We had a leisurely browse through the exhibit and proceeded to get lost again. We passed a Hello Kitty store so I took this pic for my friend Michele Mai's daughter Georgie.
We had a leisurely browse through the exhibit and proceeded to get lost again. We passed a Hello Kitty store so I took this pic for my friend Michele Mai's daughter Georgie.
Georgie, this is for you!!!
We zigzagged northeast and ended up at the water taxi stop Celestia, deciding to walk along the marina deck only to find a dead end. Ooookay, the long way around it is!
Circling back, food beckoned and we stopped at the Trattoria Del Vecio Soueri where I had a caprese salad. Fresh mozarellaaaaa...mmmm....
According to the locals and the guide
book, the tap water in Venice is known for its purity and taste as it's fed from the Alps.
There are beautiful public fountains where people stopped to fill
their water bottles.
Along our walk, there were various
posters advertising both a Picasso show at the Istituto Veneto di
Scienze Lettere ed Arti, a Dali exhibit at the Museo S. Apollonia and also a
Guggeneheim museum. All got added to our itinerary for the next day.

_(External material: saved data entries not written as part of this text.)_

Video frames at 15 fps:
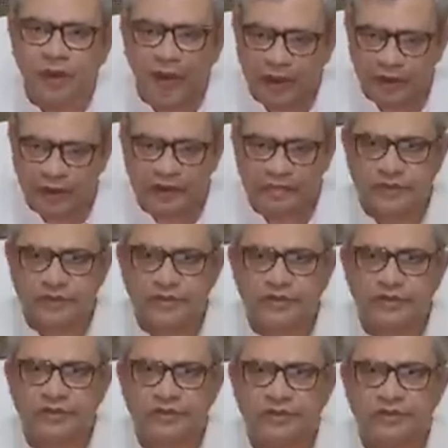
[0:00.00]
भारत
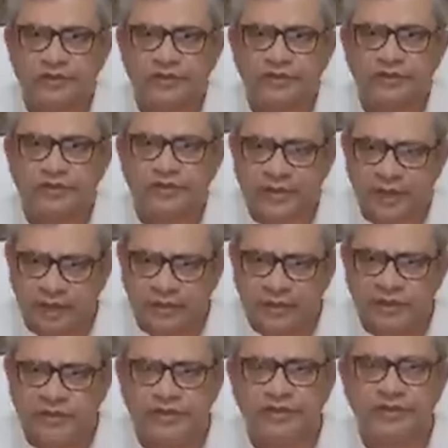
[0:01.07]

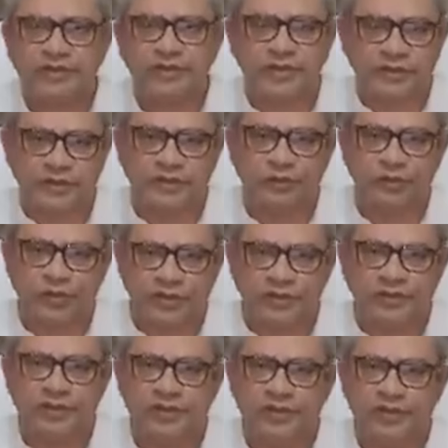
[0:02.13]
प्रधानमंत्री श्री नरेंद्र मोदी
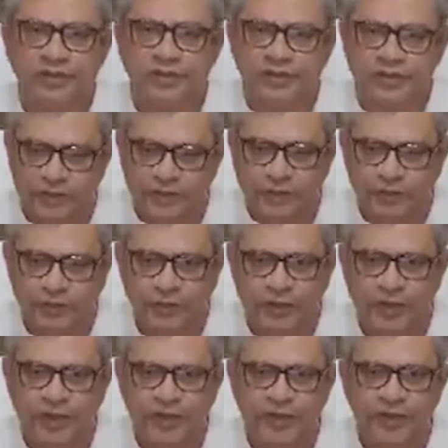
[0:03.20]
जी के नेतृत्व
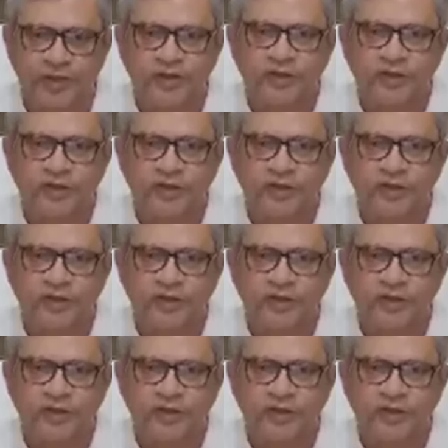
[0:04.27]
में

We made our way back towards St. Mark's square to chill at the hotel
before dinner. It'd been pretty hot and humid so a nice cool room
and shower was looking pretty darn good. We had been walking
starting around 9am and it was closing on 5pm. We agreed to meet up
around 6pm for dinner.
Again, we set off away in a random
direction away from the mass of tourists. The only thing we knew was
we wanted pizza. A few alley turns later, we found Trattoria Antica
Sacrestia which had an entire menu of pizza. *drool* It was not yet 6:30 and
we were literally the first customers to get seated. The manager was
very incredibly friendly and recommended the house seafood pizza. It
came with shrimp, scallops, clams and calamari. I asked them to hold
the tomato sauce and mussels. The end result was this:
Oh....my....god it was insane! The
crust was perfectly thin and chewy. It even held up again the sauce
from the seafood and stayed nice and chewy until the very end.
Girard ordered a pepperoni pizza. Our meal ended with complimentary
Italian cookies and a flute of a lime flavored milk'ish drink. I took
a taste and promptly downed the rest. A few minutes later I was
feeling warm...wait...did this thing have alcohol? I was sure of it.

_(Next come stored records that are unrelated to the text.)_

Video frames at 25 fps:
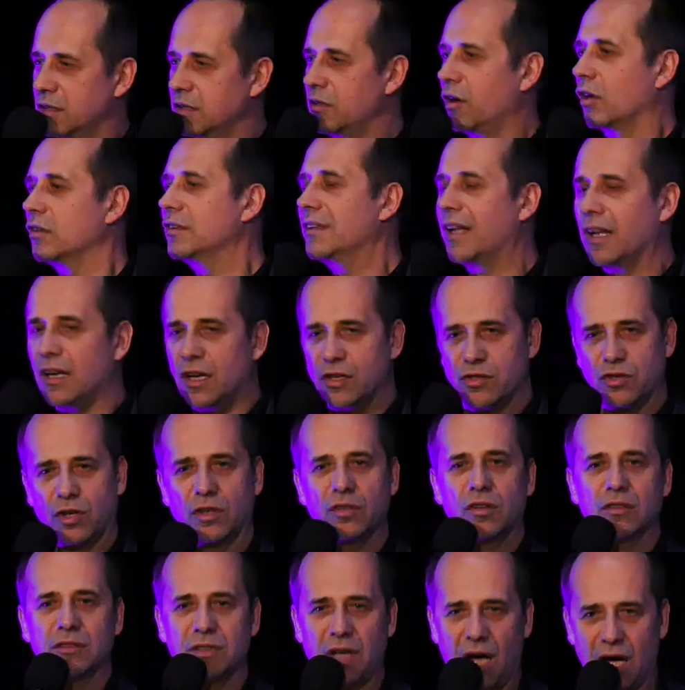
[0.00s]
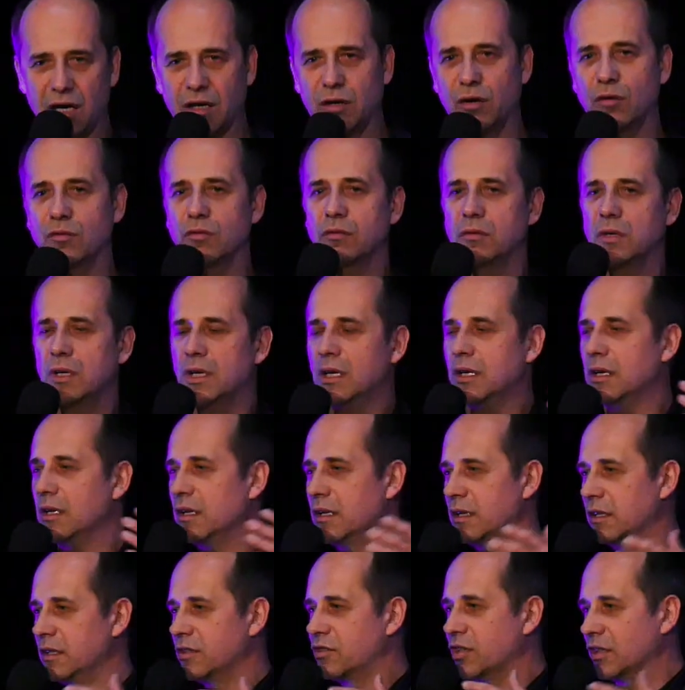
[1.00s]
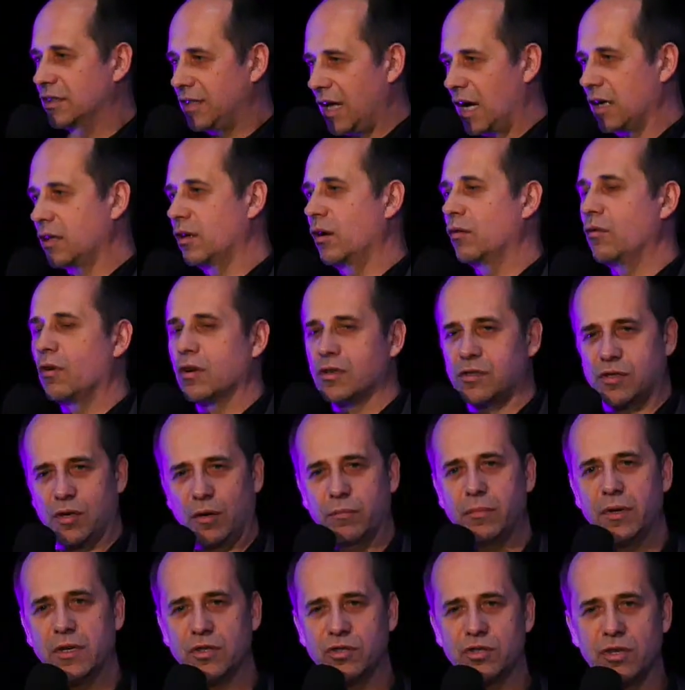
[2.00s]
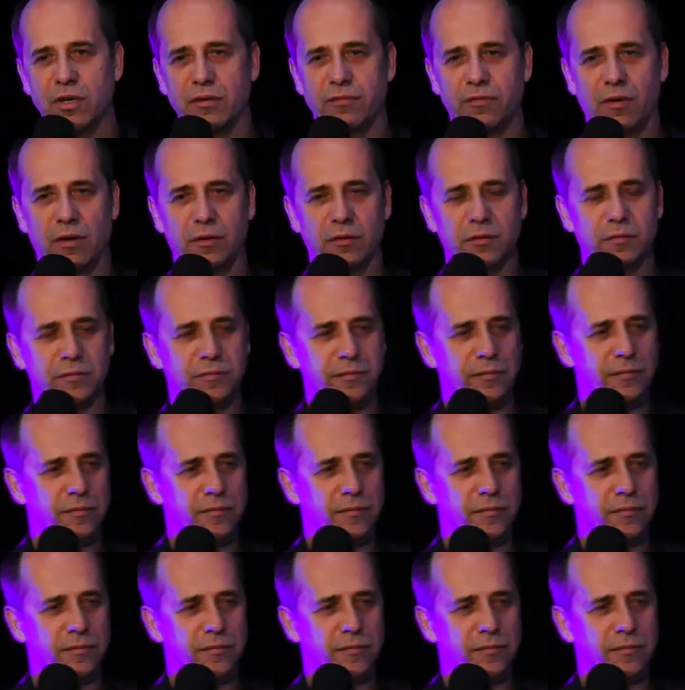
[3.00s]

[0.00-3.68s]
odnaleziono taką czy taką osobę żywą.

My stomach burned and I was definitely buzzing. The manager came
over and he smilingly told us the drink was made up of lime ice cream
and vodka. AHA! I knew it! It was the first time I drank something
having no idea it contained alcohol it was that good.
We left the restaurant around 8pm and
decided to take another walk, heading towards the Academia to see
where it was for tomorrow. We passed the location for the Picasso
exhibit and found the Academia just across the bridge. We then saw
signs for the Guggenheim so kept going to find it as well. I was
pretty tired and my feet were protesting all this exercise so we
decided to head back to check out St. Mark's at night then back to the
hotel. Note to self: when you're tired and it's late, don't try to
find random roads as it just might extend your walk by about a mile.
The upside is that our random meandering led us to a modern museum at
Punta Della Dogana and marked that for a return visit as well. We passed some....interesting shops...on the way back.
The sight of the hotel would have sent
my feet into a happy dance had they had the energy.